__TASK STATEMENT__
An exact copy of the records is required, minus the pictures they hold.

__DATA TO EXAMINE__

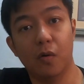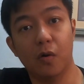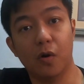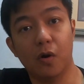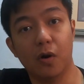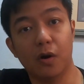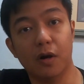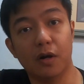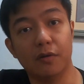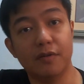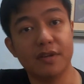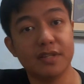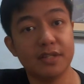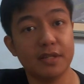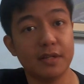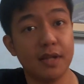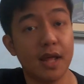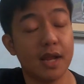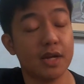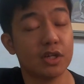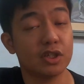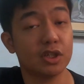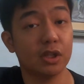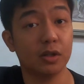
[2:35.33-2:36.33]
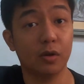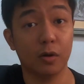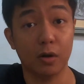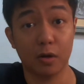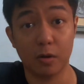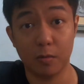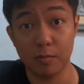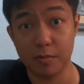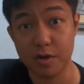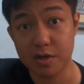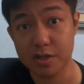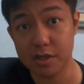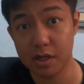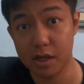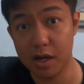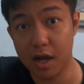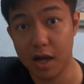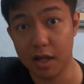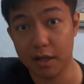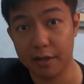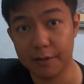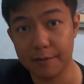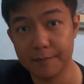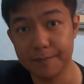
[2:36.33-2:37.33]
or residential or
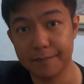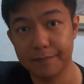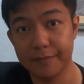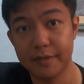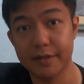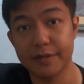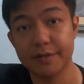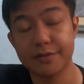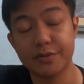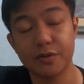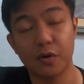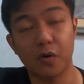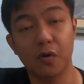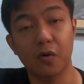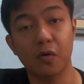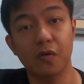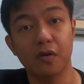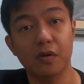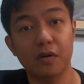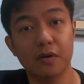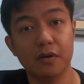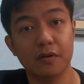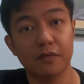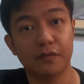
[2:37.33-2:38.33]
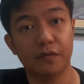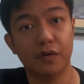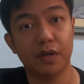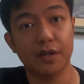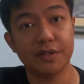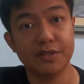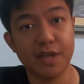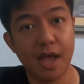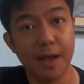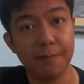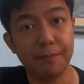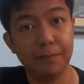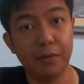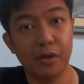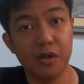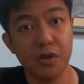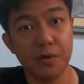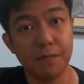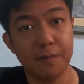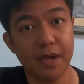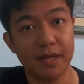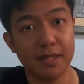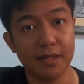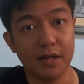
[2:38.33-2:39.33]
commercial lot. So, for
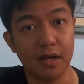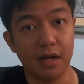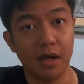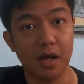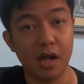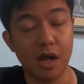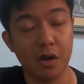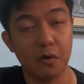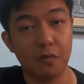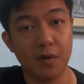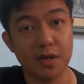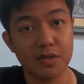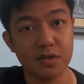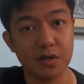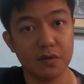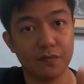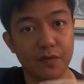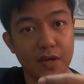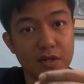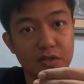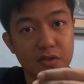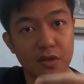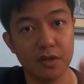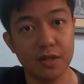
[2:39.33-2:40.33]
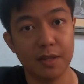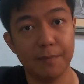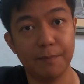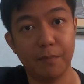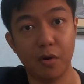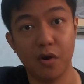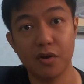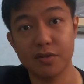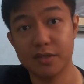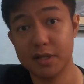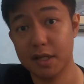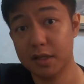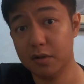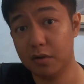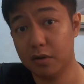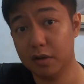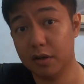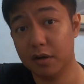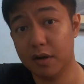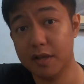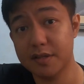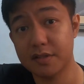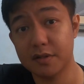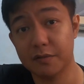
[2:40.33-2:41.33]
example, you made a reservation deposit
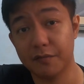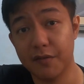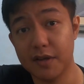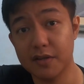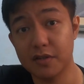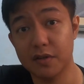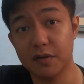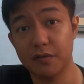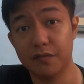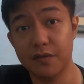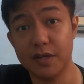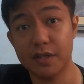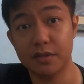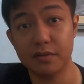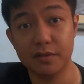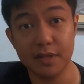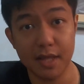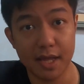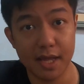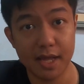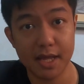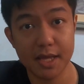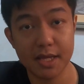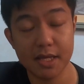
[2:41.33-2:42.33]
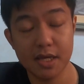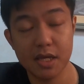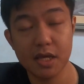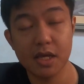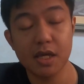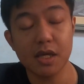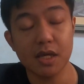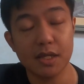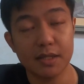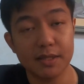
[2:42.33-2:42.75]
or reservation fee today.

__ANSWER FOR THIS EXERCISE__
[2:35.33-2:36.33]
[2:36.33-2:37.33]
or residential or
[2:37.33-2:38.33]
[2:38.33-2:39.33]
commercial lot. So, for
[2:39.33-2:40.33]
[2:40.33-2:41.33]
example, you made a reservation deposit
[2:41.33-2:42.33]
[2:42.33-2:42.75]
or reservation fee today.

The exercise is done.